Dom Jaime Spengler
Arcebispo de Porto Alegre
A cada ano, a Igreja do Brasil propõe uma campanha nacional denominada “Campanha da Fraternidade”. Essa campanha tornou-se um modo privilegiado de vivência da Quaresma. Ela recorda que não se pode separar a conversão pessoal do serviço aos irmãos e irmãs, à sociedade e ao planeta. Ela representa um convite vigoroso a alargar o olhar e a perceber que o pecado ameaça a vida como um todo.
Diante do clamor de muitos que sofrem de inúmeras formas, e da criação que se vê espoliada, urge desenvolver e cultivar um olhar mais atento e detalhado para a vida.

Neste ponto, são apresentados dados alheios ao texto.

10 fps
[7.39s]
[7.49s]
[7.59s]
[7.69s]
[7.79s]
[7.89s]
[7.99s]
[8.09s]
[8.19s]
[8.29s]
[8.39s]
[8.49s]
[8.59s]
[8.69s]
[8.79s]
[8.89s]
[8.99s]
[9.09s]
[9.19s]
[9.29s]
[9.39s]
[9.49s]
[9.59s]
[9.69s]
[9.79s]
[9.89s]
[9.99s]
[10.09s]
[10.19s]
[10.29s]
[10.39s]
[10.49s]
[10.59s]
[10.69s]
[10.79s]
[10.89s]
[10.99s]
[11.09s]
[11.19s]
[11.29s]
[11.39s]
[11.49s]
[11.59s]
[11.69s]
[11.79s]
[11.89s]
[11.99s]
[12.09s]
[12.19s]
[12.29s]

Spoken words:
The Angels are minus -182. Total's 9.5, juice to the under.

Esse clamor se depara com a insuficiência de ações efetivas, de políticas públicas para a superação dos problemas. Por isso, sente-se a necessidade de indagar: o que aconteceu conosco? O que vem ocorrendo com a humanidade que diante de tantas formas de sofrimento, parece não mais se sensibilizar com ele? Porque tantas formas de violência, agressividade e destruição? Estamos perdendo o valor da fraternidade?

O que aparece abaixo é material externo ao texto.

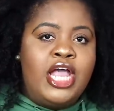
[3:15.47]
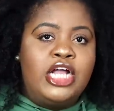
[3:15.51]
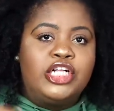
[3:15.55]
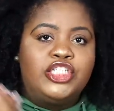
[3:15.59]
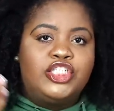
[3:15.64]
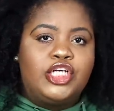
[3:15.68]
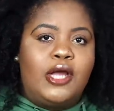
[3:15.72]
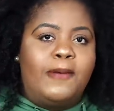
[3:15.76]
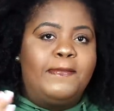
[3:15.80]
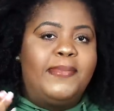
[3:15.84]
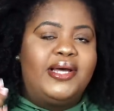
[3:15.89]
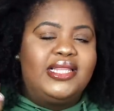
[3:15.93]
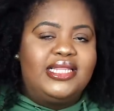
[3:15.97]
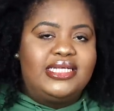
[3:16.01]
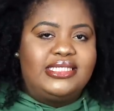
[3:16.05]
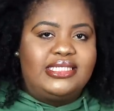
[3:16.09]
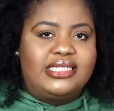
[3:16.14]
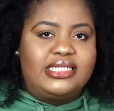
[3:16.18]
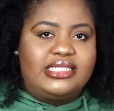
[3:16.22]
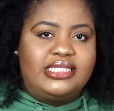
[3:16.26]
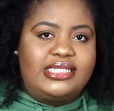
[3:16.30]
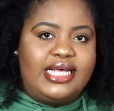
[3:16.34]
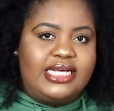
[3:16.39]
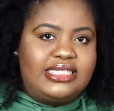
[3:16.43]
jump on the
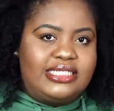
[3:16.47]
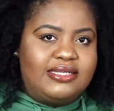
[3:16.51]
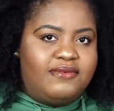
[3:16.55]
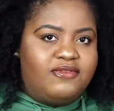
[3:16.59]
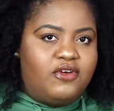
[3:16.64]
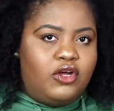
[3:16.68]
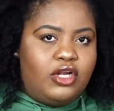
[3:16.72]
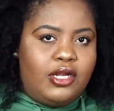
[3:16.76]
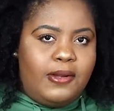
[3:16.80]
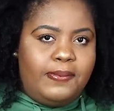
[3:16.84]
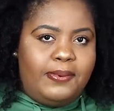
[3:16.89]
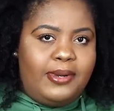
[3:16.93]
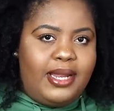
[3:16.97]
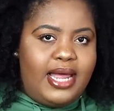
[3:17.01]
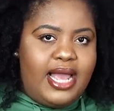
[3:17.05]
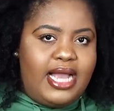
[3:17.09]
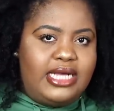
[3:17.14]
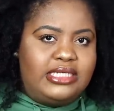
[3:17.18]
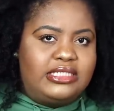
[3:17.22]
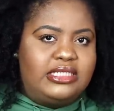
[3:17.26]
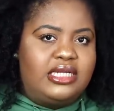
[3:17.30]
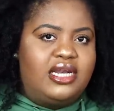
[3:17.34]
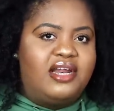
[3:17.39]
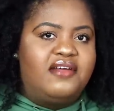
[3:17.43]
success of
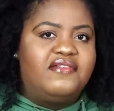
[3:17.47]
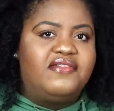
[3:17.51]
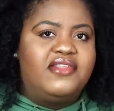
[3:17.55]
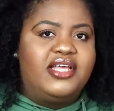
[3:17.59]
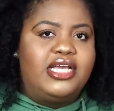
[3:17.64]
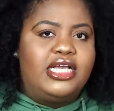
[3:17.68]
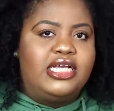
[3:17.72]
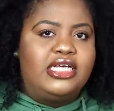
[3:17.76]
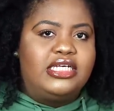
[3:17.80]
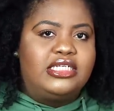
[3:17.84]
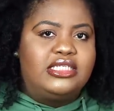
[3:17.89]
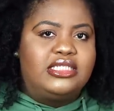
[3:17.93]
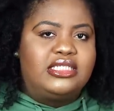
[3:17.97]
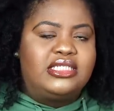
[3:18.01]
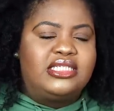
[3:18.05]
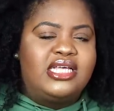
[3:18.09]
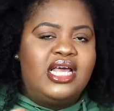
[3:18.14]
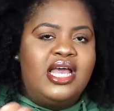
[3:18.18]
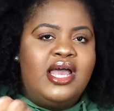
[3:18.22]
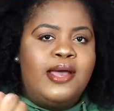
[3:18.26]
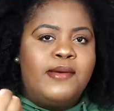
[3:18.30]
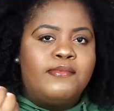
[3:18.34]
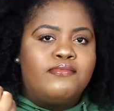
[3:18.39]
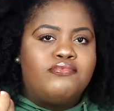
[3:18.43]
Olaplex, none of these
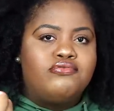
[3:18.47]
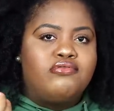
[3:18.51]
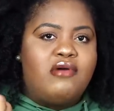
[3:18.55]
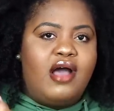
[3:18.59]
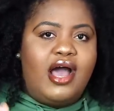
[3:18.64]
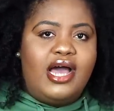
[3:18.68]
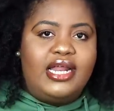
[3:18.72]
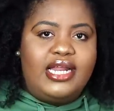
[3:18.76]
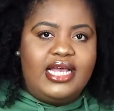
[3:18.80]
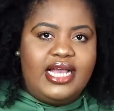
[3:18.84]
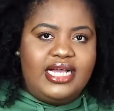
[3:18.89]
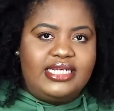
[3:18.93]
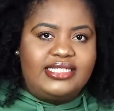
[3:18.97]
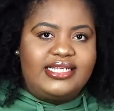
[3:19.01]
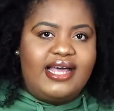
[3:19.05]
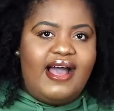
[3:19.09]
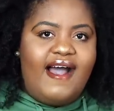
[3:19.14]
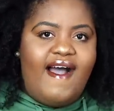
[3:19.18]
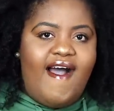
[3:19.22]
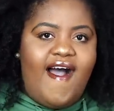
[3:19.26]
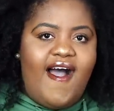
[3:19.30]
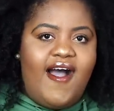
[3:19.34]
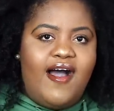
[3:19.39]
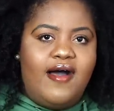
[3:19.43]
products
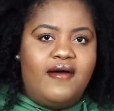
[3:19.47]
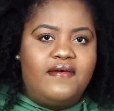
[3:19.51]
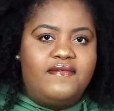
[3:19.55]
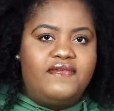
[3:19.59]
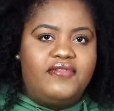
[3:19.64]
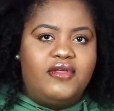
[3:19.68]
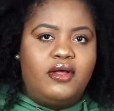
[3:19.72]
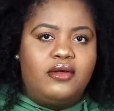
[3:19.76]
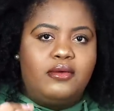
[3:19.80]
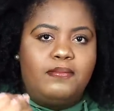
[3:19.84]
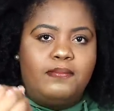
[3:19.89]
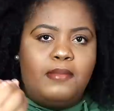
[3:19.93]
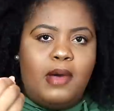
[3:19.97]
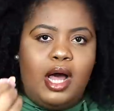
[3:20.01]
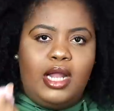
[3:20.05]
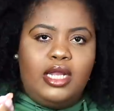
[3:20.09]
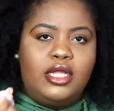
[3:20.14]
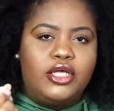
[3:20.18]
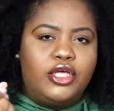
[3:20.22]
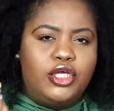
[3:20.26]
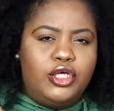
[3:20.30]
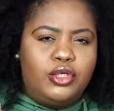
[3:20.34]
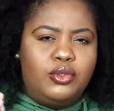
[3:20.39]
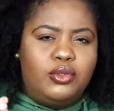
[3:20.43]
have the
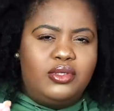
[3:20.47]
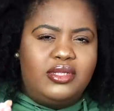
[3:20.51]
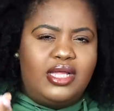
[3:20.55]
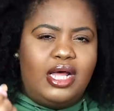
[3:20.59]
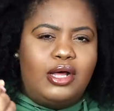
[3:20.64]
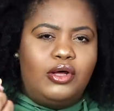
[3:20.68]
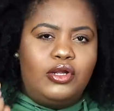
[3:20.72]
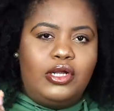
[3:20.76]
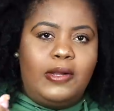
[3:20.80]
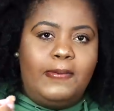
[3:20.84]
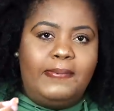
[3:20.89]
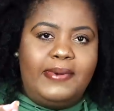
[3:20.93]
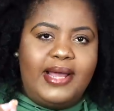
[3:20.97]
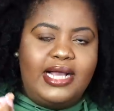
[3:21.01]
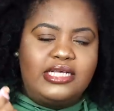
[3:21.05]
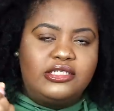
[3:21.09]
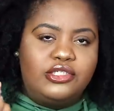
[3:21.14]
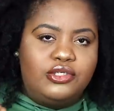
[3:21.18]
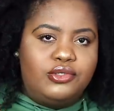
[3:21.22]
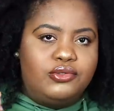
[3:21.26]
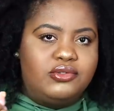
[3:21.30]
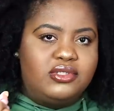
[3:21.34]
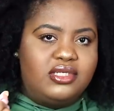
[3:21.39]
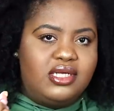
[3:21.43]
molecule that Olaplex
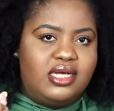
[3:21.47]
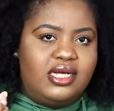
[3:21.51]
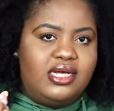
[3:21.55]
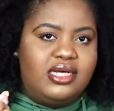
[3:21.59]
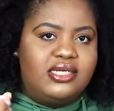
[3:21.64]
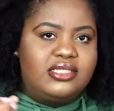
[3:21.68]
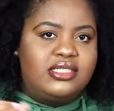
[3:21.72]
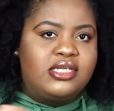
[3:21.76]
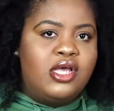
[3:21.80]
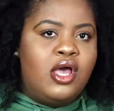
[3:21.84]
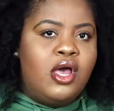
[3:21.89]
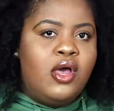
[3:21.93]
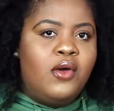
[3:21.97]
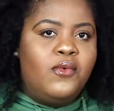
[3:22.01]
uses,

Para este ano de 2020 o tema proposto para a Campanha da Fraternidade é: Fraternidade e Vida – Dom e Compromisso. O lema escolhido foi tirado do Evangelho de Lucas: “Viu, sentiu compaixão e cuidou dele” (10, 33-34).
O tema expressa a necessidade de se refletir sobre o significado mais profundo da vida e encontrar meios para que esse caminho seja fortalecido e, talvez, reencontrado. Além disso, interpela a respeito do sentido que se está, na prática, dando à vida nas suas diversas dimensões: pessoal, comunitária, social e ecológica. Ou ainda, provoca à reflexão sobre o sentido de vida que estamos propondo, ensinando e testemunhando às novas gerações.
Diante do fenômeno da “globalização da indiferença” (expressão usada pelo Papa Francisco) que não permite perceber a desumana dor e sofrimento de quem está ao lado, podemos também, nós, nos tornar desumanos. Por isso, o período quaresmal representa uma oportunidade privilegiada para avaliar a própria existência e o modo como compreendemos e vivemos a vida. Fato é que não se pode viver a vida passando ao largo das dores e sofrimentos de tantas pessoas. Isso seria inumano!
Assustados com o fenômeno da indiferença, torna-se urgente testemunhar e estimular a solidariedade. Em Jesus Cristo, somos vocacionados ao intercâmbio do cuidar: cuidar uns dos outros e cuidar da Casa Comum, porque Deus sempre cuida de todos.